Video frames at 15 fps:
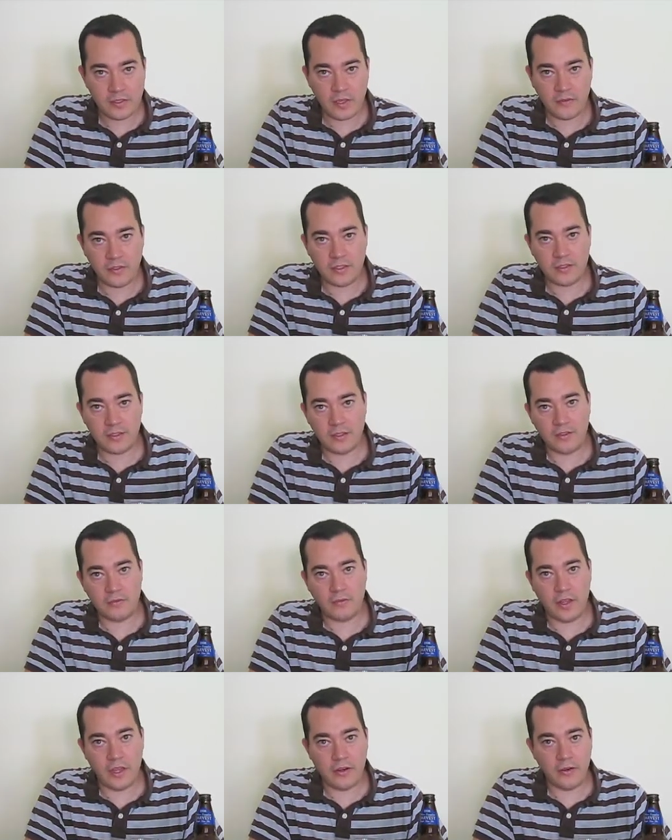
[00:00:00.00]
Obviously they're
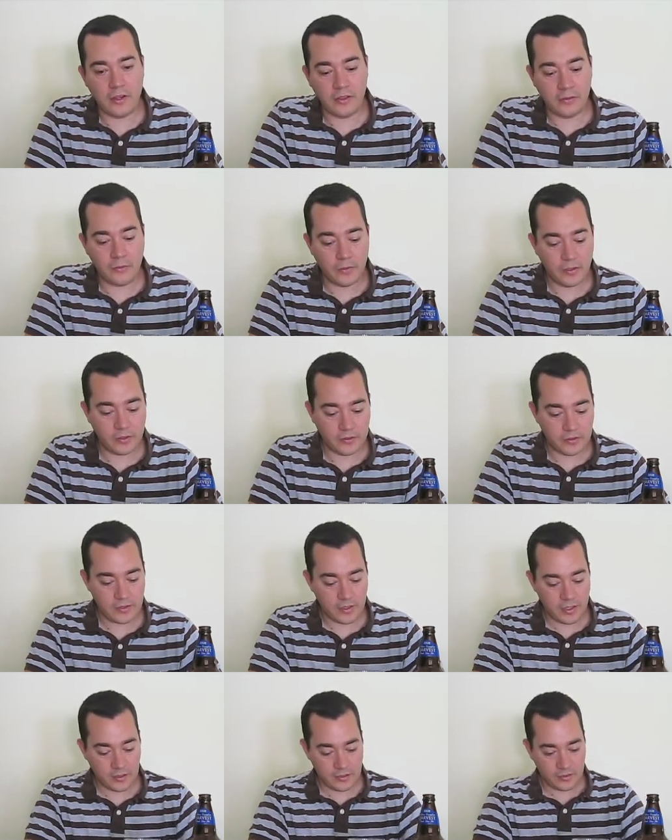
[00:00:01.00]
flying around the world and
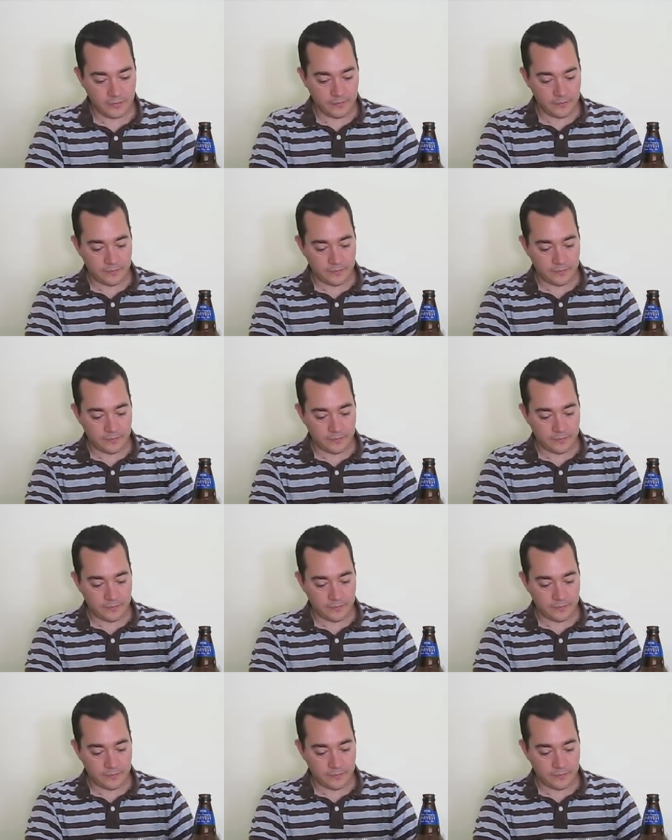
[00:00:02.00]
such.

☆ ☆ ☆ ☆ ☆

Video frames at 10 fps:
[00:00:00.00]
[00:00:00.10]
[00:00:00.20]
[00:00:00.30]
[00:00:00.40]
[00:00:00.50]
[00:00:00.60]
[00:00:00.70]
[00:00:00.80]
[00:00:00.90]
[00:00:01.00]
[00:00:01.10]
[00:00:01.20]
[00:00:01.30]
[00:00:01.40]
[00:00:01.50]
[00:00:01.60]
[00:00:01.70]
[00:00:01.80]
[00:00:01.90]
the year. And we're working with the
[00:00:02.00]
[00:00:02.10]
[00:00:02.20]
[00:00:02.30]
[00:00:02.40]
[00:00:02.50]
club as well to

☆ ☆ ☆ ☆ ☆

Looking only at the listing, say how many lines include "Video"; reply with the number alone.

2